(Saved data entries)
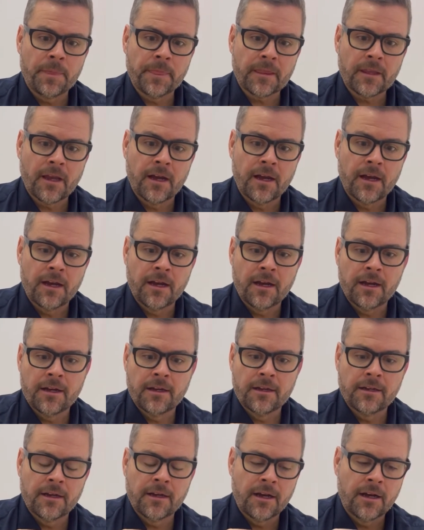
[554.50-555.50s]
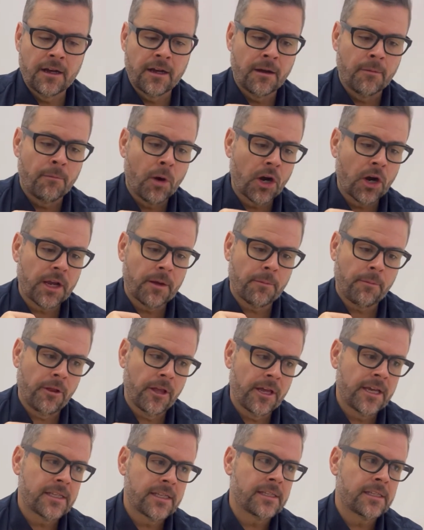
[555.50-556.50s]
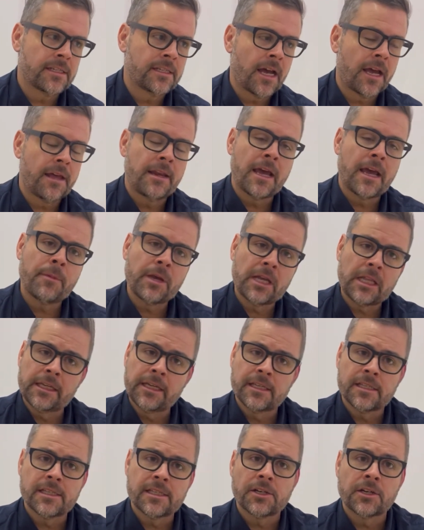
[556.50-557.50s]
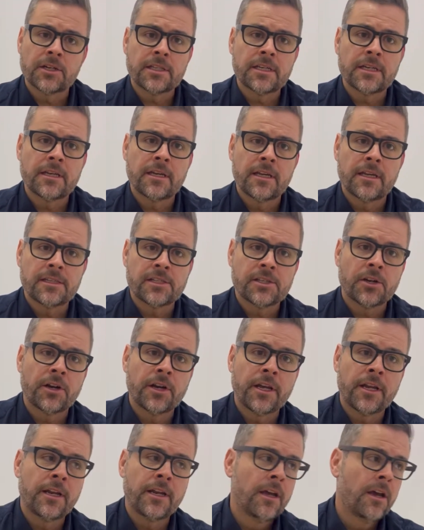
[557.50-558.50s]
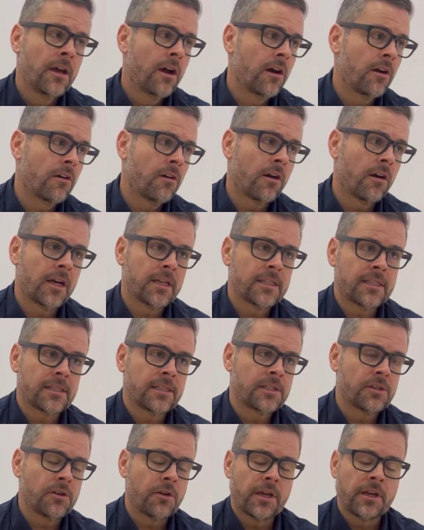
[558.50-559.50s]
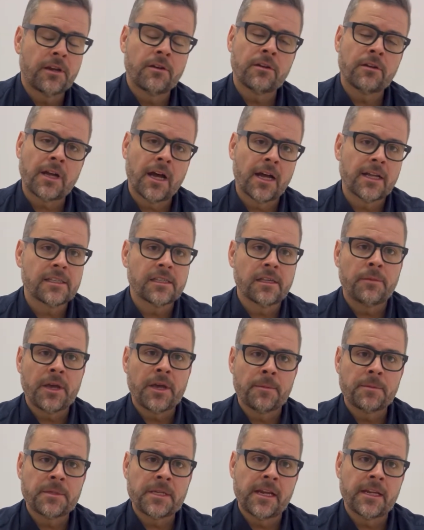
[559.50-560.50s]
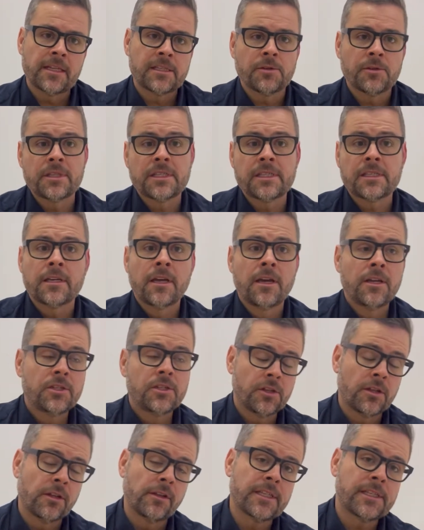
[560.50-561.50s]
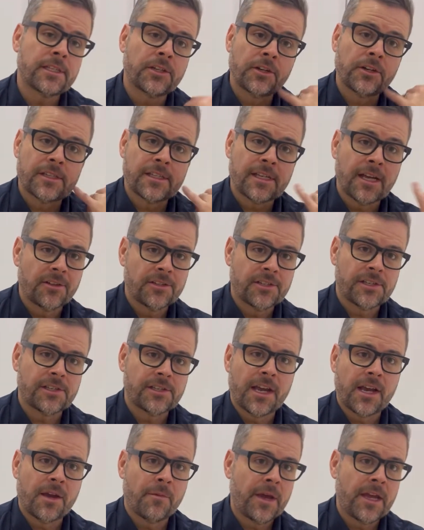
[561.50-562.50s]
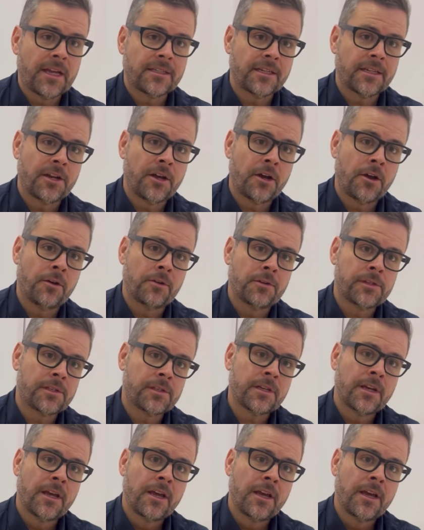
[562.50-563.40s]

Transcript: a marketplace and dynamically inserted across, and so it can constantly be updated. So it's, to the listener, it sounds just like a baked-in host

§ Task goal
Please return only the lines from the one holding "[560.50-561.50s]" through the end of the data, both ends included; do not copy any pictures.

§ Answer box
[560.50-561.50s]
[561.50-562.50s]
[562.50-563.40s]

Transcript: a marketplace and dynamically inserted across, and so it can constantly be updated. So it's, to the listener, it sounds just like a baked-in host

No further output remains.